Instructions to follow: Copy the lines below that contain "video".

•••

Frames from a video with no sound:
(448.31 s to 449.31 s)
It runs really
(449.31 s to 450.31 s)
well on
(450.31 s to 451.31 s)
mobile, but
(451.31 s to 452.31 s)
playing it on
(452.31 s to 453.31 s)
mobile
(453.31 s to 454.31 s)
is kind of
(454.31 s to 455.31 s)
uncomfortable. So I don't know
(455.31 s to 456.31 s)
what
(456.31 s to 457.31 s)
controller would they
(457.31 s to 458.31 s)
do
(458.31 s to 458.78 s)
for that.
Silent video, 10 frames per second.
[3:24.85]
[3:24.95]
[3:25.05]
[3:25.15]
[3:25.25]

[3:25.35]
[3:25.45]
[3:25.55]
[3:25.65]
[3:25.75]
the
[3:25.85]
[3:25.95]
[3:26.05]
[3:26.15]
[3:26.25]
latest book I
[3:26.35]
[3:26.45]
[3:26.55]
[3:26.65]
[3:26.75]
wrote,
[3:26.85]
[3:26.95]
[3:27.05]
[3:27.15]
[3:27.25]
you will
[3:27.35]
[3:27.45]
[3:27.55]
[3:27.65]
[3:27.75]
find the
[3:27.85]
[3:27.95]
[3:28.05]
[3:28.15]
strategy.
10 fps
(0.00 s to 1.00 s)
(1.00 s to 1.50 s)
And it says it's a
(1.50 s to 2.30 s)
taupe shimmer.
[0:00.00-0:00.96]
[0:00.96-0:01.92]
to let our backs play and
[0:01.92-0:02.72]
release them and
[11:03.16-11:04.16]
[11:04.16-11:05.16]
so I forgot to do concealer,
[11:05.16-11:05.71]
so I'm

•••

Output below:
Frames from a video with no sound:
Silent video, 10 frames per second.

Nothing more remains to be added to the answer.